__Excerpted data__.
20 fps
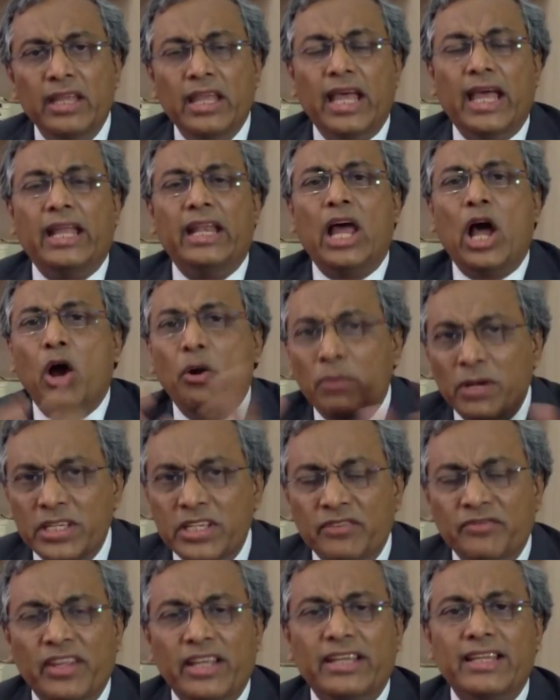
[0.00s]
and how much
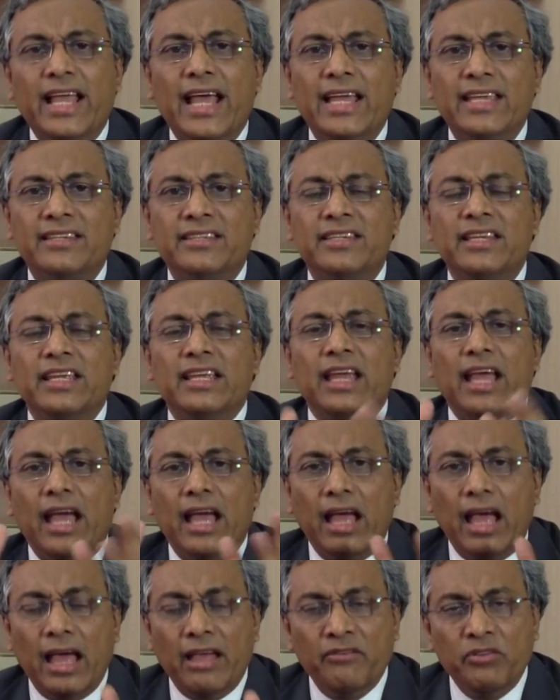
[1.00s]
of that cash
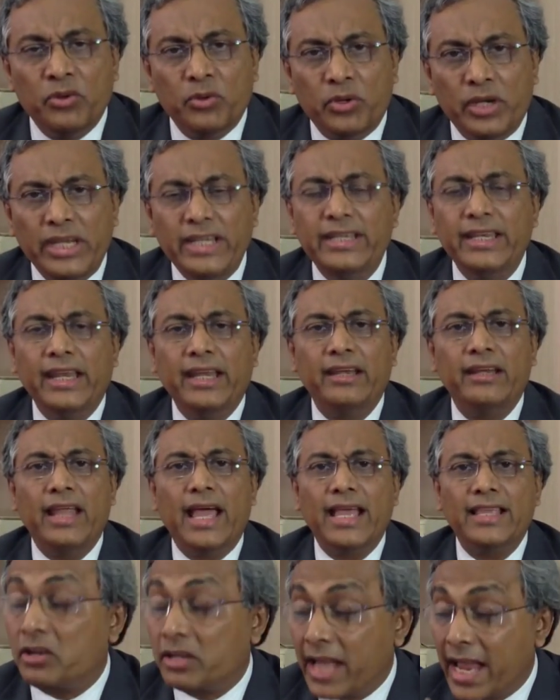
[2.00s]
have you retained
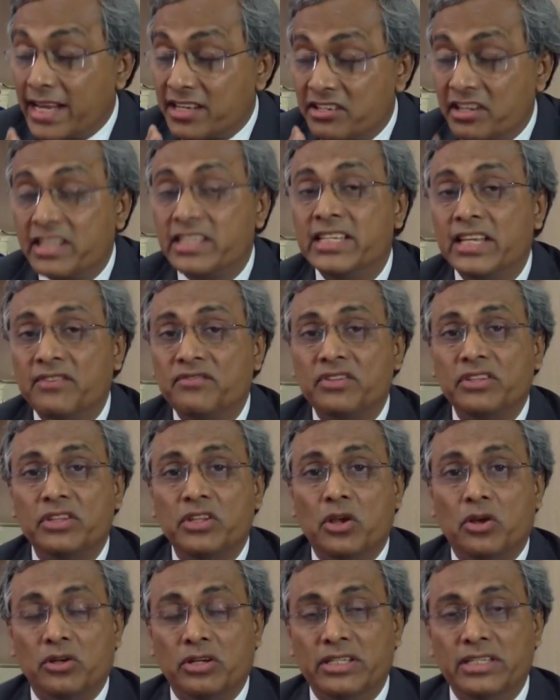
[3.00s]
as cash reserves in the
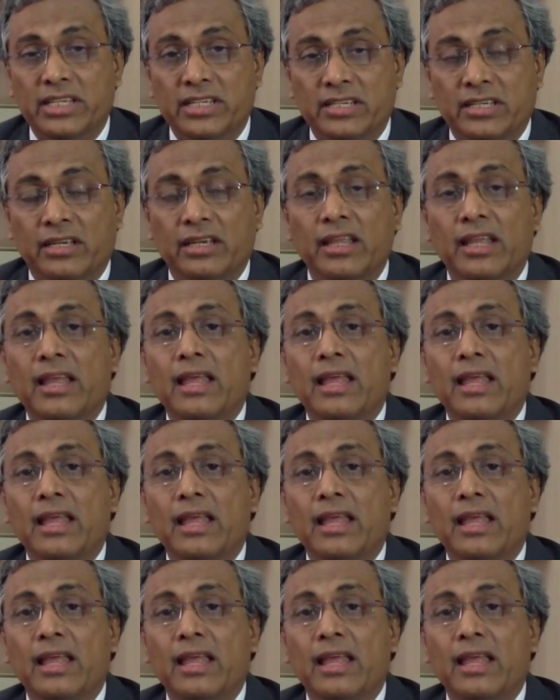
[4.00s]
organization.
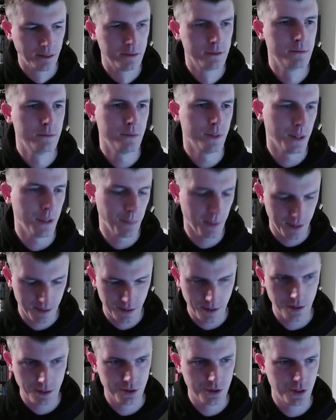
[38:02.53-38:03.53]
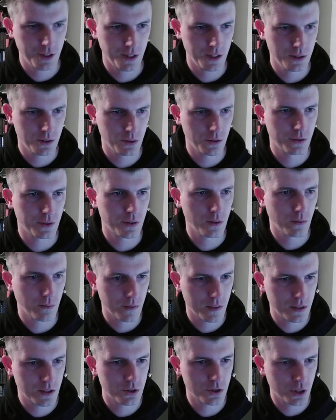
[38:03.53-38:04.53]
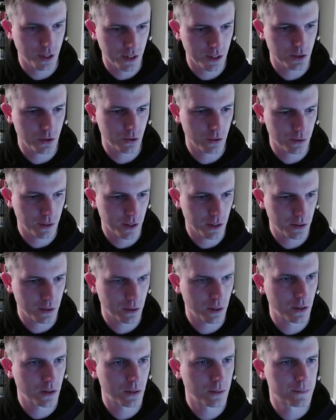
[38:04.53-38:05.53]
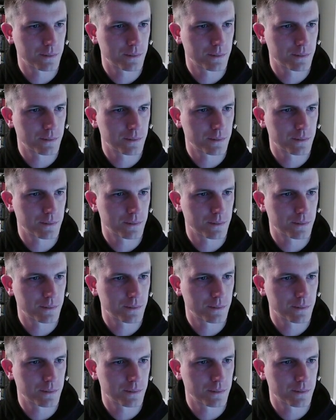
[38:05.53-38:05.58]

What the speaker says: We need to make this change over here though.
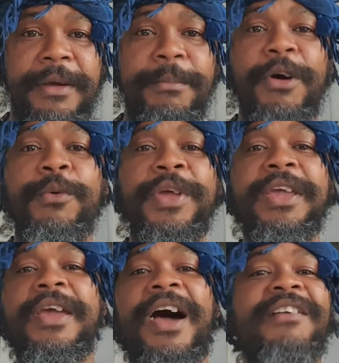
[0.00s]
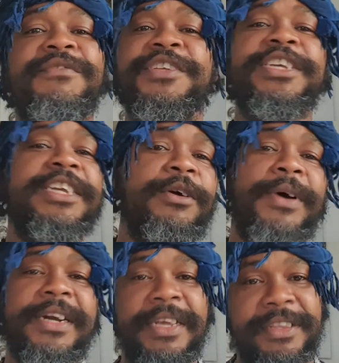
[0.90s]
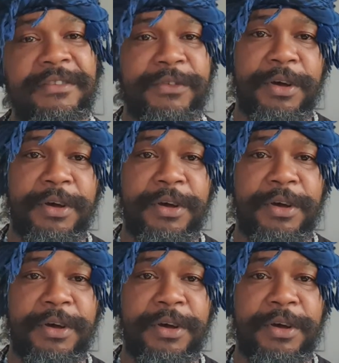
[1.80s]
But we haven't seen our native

__Exercise brief__.
Could you return each entry word for word, with the images omitted?

__Result of this task__.
20 fps
[0.00s]
and how much
[1.00s]
of that cash
[2.00s]
have you retained
[3.00s]
as cash reserves in the
[4.00s]
organization.
[38:02.53-38:03.53]
[38:03.53-38:04.53]
[38:04.53-38:05.53]
[38:05.53-38:05.58]

What the speaker says: We need to make this change over here though.
[0.00s]
[0.90s]
[1.80s]
But we haven't seen our native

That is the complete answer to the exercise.